* * * * * * * * * * * * * * * * * * * * * * * *
LINGUIST List logo Eastern Michigan University Wayne State University *
* People & Organizations * Jobs * Calls & Conferences * Publications * Language Resources * Text & Computer Tools * Teaching & Learning * Mailing Lists * Search *
* *
LINGUIST List 18.2708

Mon Sep 17 2007

Review: Corpus Linguistics: Teubert & Cermáková (2007)

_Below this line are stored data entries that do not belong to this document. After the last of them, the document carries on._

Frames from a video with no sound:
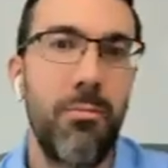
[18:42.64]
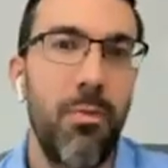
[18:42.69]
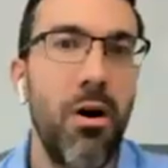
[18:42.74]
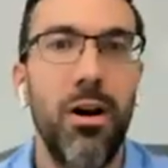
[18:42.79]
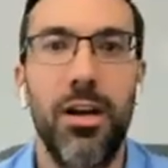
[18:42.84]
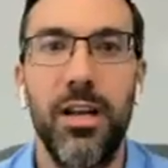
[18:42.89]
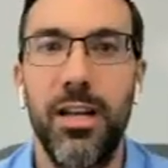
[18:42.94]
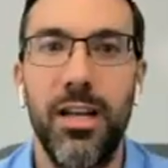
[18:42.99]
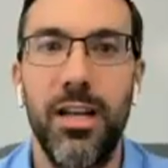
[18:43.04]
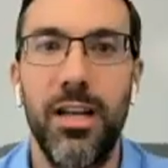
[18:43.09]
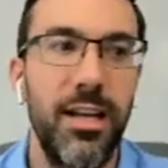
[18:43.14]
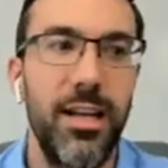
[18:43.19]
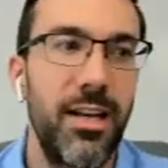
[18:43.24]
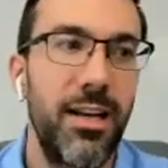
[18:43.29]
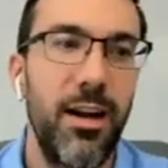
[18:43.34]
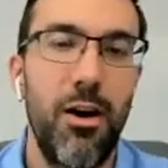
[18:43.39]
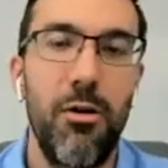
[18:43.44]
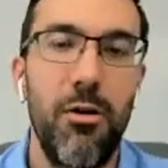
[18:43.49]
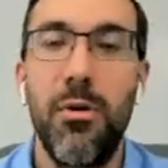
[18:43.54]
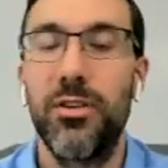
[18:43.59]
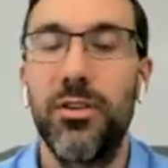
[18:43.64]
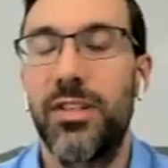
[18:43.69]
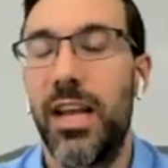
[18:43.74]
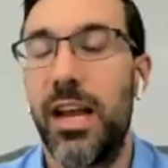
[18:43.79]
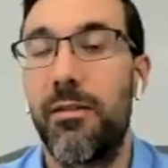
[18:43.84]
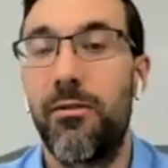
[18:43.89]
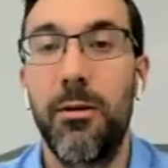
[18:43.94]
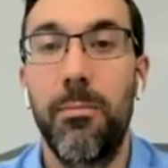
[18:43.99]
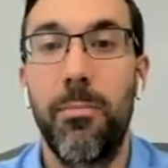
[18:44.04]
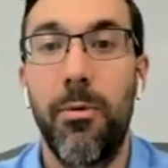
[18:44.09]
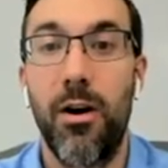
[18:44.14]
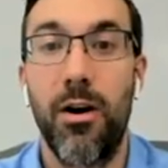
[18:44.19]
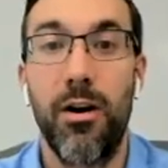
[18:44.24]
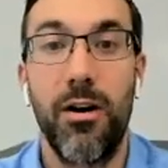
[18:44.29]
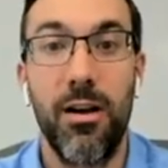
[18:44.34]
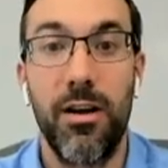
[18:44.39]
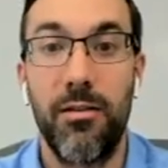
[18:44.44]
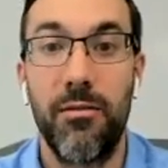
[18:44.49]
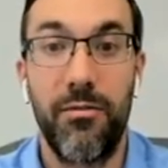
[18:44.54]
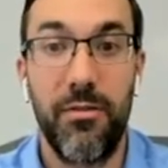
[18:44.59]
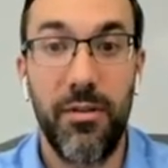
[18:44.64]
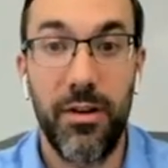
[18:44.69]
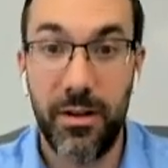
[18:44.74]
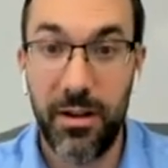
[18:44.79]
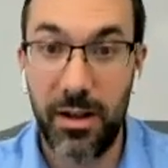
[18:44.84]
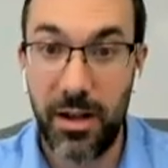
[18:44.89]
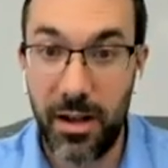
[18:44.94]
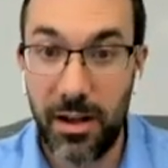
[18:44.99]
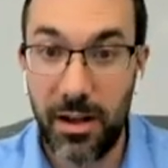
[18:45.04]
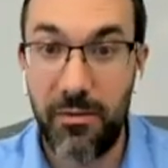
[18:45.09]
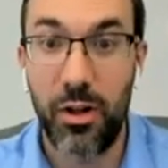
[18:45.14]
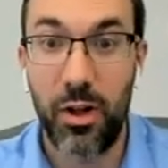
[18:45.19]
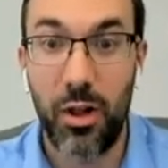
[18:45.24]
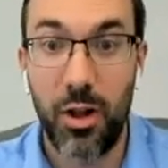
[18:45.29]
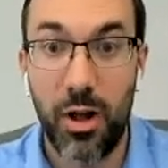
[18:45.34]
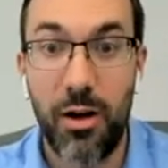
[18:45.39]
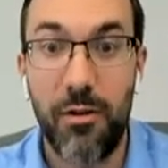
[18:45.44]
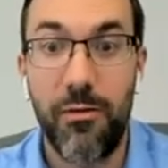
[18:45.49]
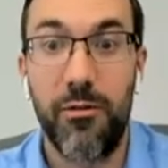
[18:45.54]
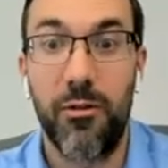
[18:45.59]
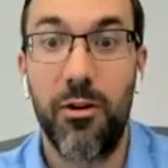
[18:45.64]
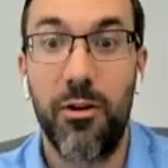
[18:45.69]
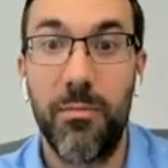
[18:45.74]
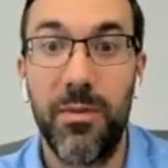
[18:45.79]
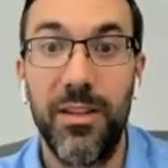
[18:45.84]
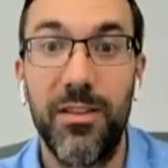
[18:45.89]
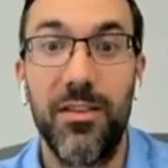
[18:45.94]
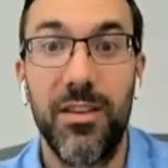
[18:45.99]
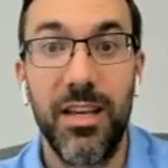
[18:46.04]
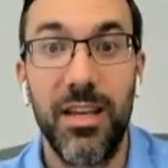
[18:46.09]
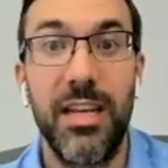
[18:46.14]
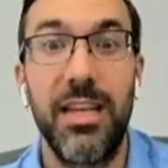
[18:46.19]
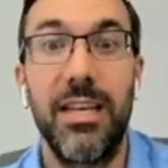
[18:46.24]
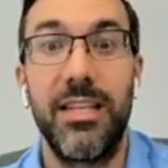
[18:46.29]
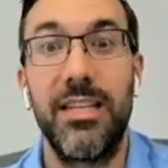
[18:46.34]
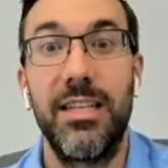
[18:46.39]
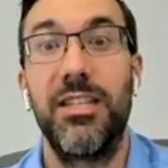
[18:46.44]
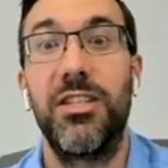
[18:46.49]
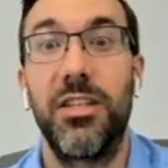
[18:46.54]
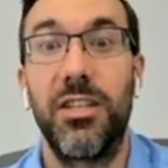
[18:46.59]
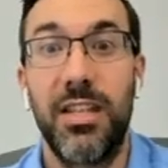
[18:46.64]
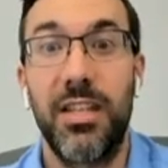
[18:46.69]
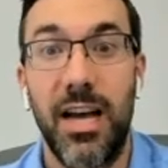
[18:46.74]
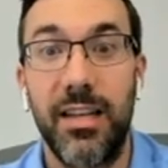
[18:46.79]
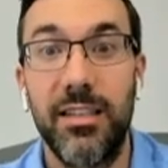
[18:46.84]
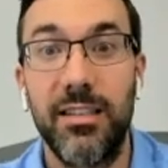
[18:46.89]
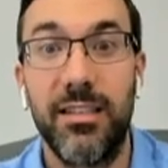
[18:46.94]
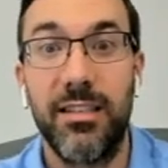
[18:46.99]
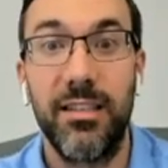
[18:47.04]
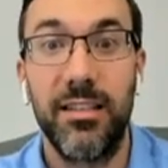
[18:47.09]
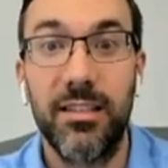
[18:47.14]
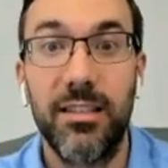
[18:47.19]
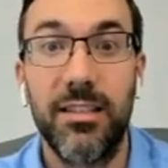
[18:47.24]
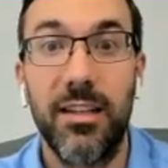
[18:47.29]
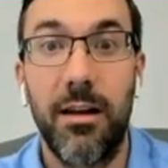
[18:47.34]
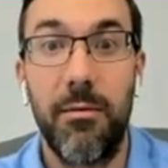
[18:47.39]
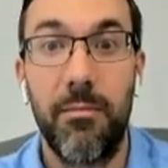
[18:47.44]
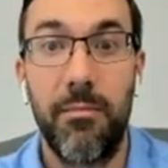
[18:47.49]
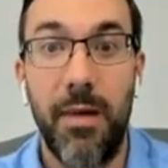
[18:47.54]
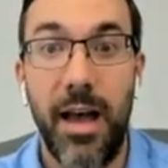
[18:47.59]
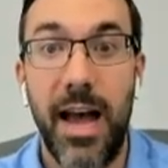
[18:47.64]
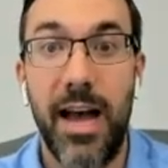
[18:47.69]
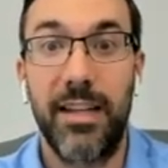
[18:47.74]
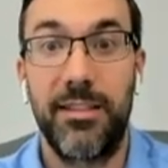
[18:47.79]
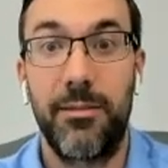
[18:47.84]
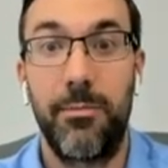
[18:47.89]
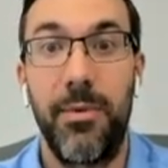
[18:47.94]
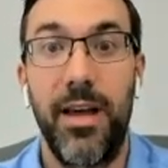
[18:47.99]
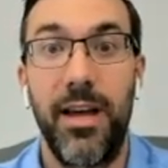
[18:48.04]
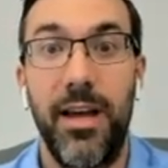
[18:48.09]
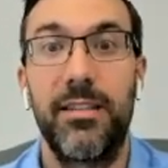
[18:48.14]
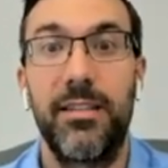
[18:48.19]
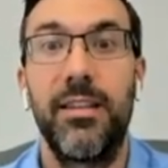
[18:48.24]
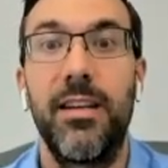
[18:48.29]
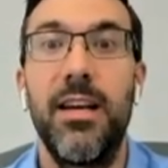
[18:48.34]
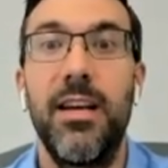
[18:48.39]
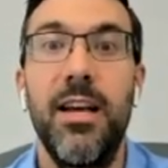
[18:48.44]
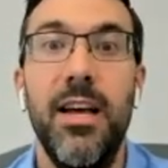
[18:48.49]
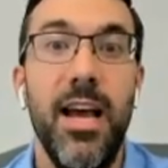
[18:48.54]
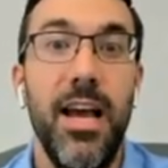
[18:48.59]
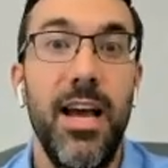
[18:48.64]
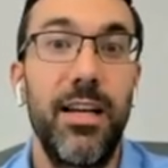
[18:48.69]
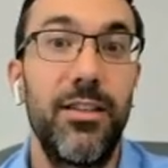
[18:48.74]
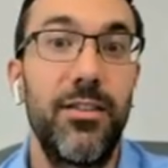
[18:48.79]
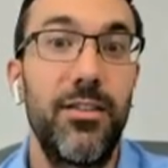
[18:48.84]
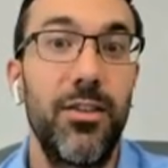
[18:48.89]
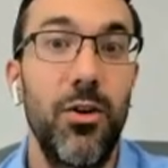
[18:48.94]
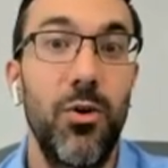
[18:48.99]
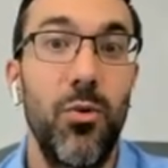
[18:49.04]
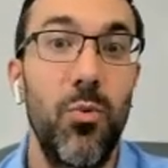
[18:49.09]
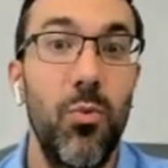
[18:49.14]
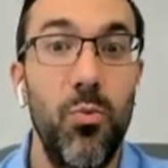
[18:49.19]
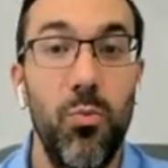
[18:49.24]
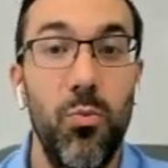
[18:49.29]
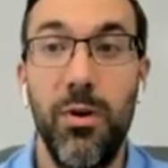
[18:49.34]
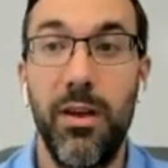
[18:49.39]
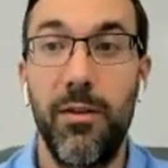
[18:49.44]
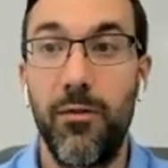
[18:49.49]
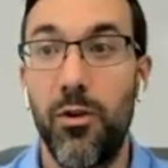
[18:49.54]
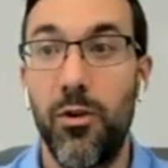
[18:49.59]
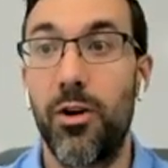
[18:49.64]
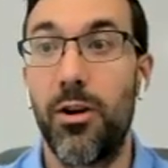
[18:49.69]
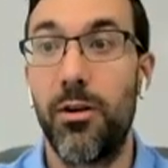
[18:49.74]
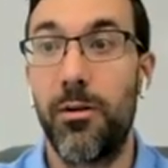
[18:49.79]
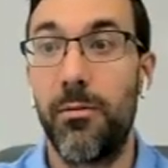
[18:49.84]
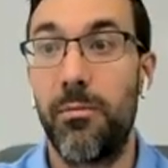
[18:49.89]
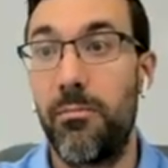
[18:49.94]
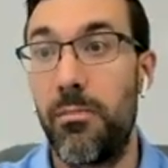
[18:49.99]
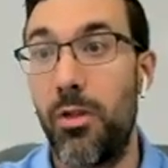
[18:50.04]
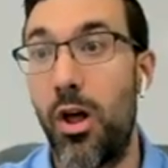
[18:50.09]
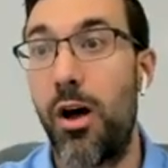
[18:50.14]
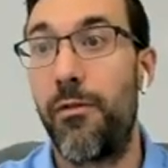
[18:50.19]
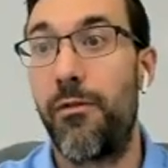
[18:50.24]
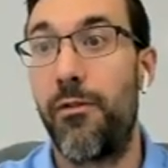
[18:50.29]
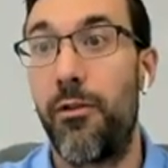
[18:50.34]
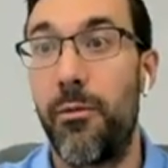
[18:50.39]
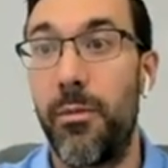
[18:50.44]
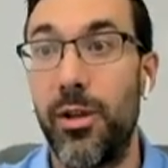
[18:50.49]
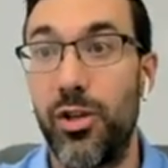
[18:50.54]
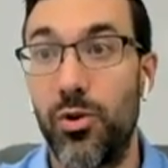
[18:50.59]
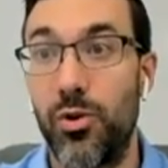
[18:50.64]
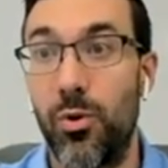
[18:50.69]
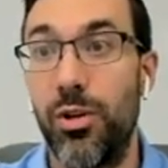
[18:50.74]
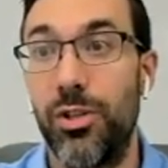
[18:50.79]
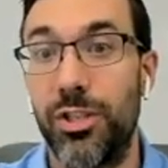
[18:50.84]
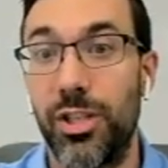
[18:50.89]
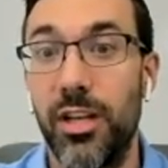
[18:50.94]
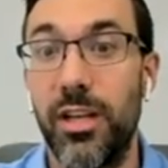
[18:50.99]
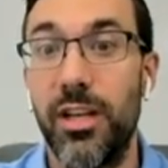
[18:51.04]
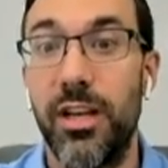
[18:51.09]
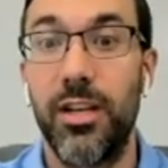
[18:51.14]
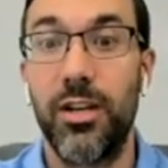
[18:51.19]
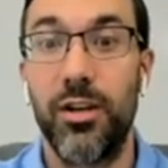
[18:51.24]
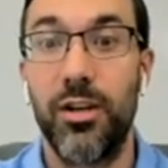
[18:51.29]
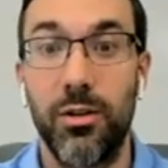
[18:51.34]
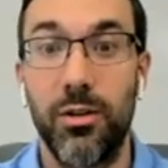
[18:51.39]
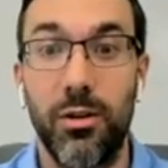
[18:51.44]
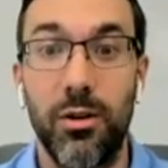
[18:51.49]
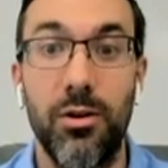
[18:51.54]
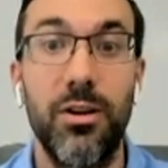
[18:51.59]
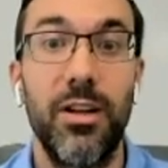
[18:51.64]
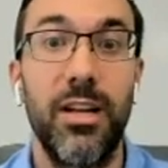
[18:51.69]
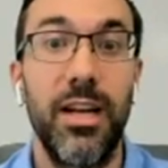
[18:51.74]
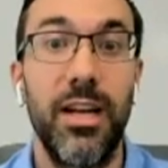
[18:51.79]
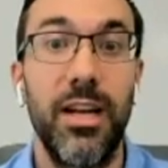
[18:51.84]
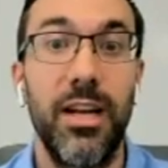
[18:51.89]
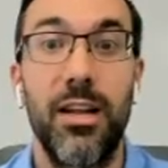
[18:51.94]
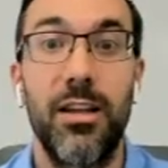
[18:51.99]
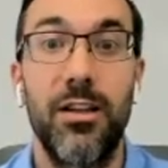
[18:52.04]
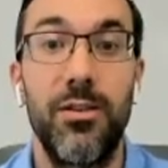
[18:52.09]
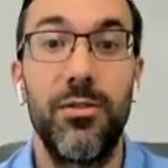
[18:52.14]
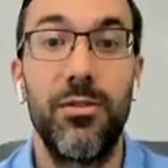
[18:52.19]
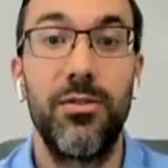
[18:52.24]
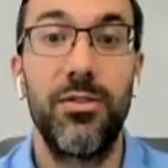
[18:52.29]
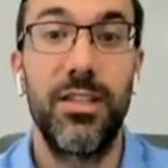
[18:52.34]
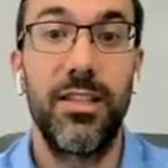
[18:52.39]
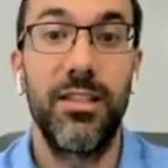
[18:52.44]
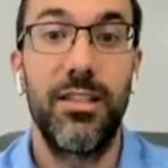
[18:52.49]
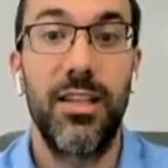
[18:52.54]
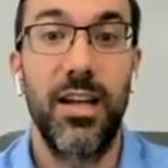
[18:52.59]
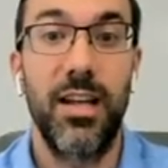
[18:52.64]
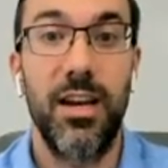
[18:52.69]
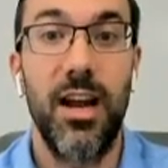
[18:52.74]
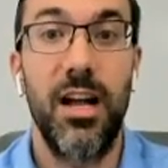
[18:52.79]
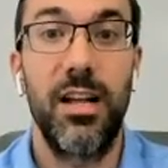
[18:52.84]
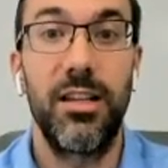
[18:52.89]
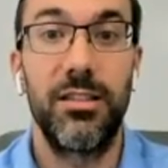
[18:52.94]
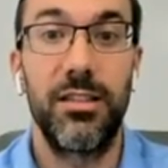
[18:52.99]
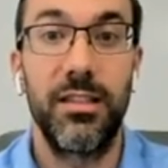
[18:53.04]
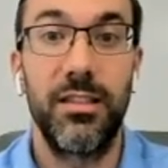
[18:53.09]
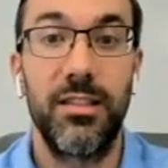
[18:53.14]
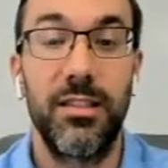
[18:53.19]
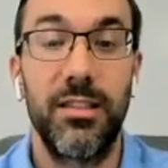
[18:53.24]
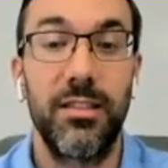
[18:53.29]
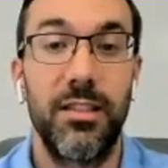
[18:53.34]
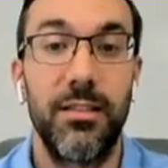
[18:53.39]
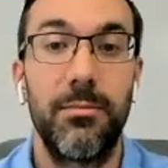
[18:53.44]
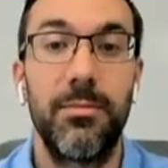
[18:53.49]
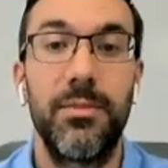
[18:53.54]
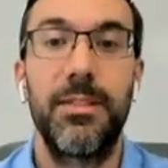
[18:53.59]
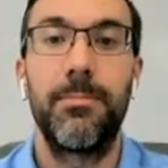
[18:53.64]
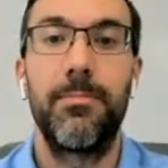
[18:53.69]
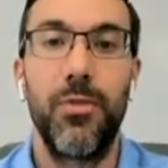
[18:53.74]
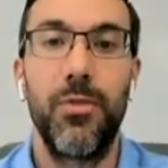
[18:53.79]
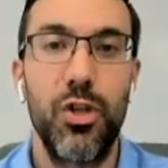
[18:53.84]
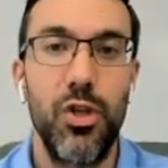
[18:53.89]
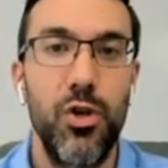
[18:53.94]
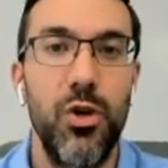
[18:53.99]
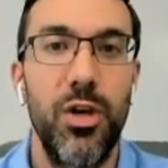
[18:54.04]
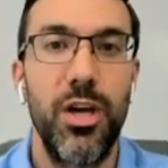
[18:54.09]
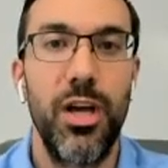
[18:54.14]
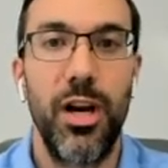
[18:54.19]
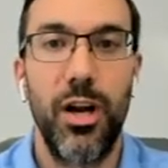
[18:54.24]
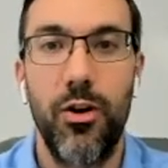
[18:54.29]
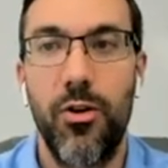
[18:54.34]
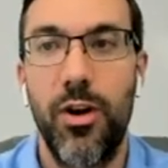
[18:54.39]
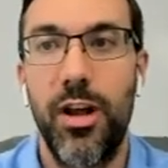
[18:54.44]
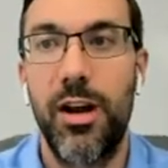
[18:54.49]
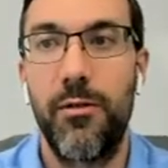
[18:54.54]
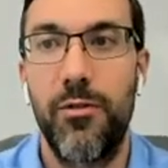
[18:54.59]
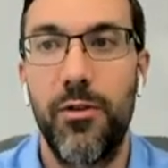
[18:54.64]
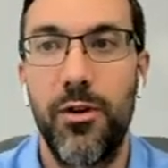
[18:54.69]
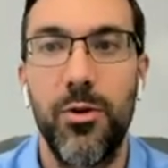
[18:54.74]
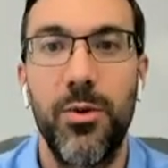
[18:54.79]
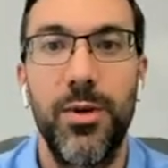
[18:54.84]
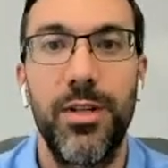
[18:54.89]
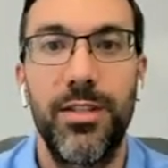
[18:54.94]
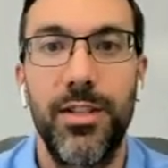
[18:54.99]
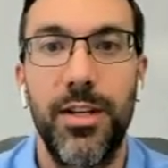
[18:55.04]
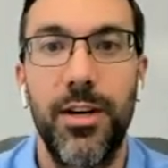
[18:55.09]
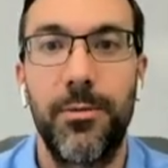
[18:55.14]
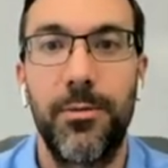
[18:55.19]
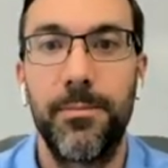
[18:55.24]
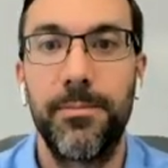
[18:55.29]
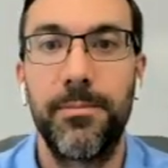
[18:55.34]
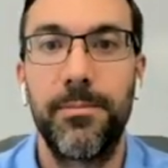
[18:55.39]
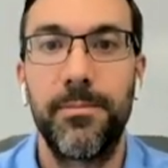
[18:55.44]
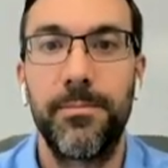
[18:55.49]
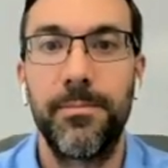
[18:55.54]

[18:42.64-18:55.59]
marketing, almost every part of a law firm is getting digitized in some aspect. And so if you're a law firm in Georgia and you're learning how to use these technology systems, you get a credit for doing so.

Editor for this issue: Randall Eggert <randylinguistlist.org>

This LINGUIST List issue is a review of a book published by one of our supporting publishers, commissioned by our book review editorial staff. We welcome discussion of this book review on the list, and particularly invite the author(s) or editor(s) of this book to join in. To start a discussion of this book, you can use the Discussion form on the LINGUIST List website. For the subject of the discussion, specify "Book Review" and the issue number of this review. If you are interested in reviewing a book for LINGUIST, look for the most recent posting with the subject "Reviews: AVAILABLE FOR REVIEW", and follow the instructions at the top of the message. You can also contact the book review staff directly.
        1.    Randall Eggert, Review: Corpus Linguistics: Teubert & Cermáková (2007)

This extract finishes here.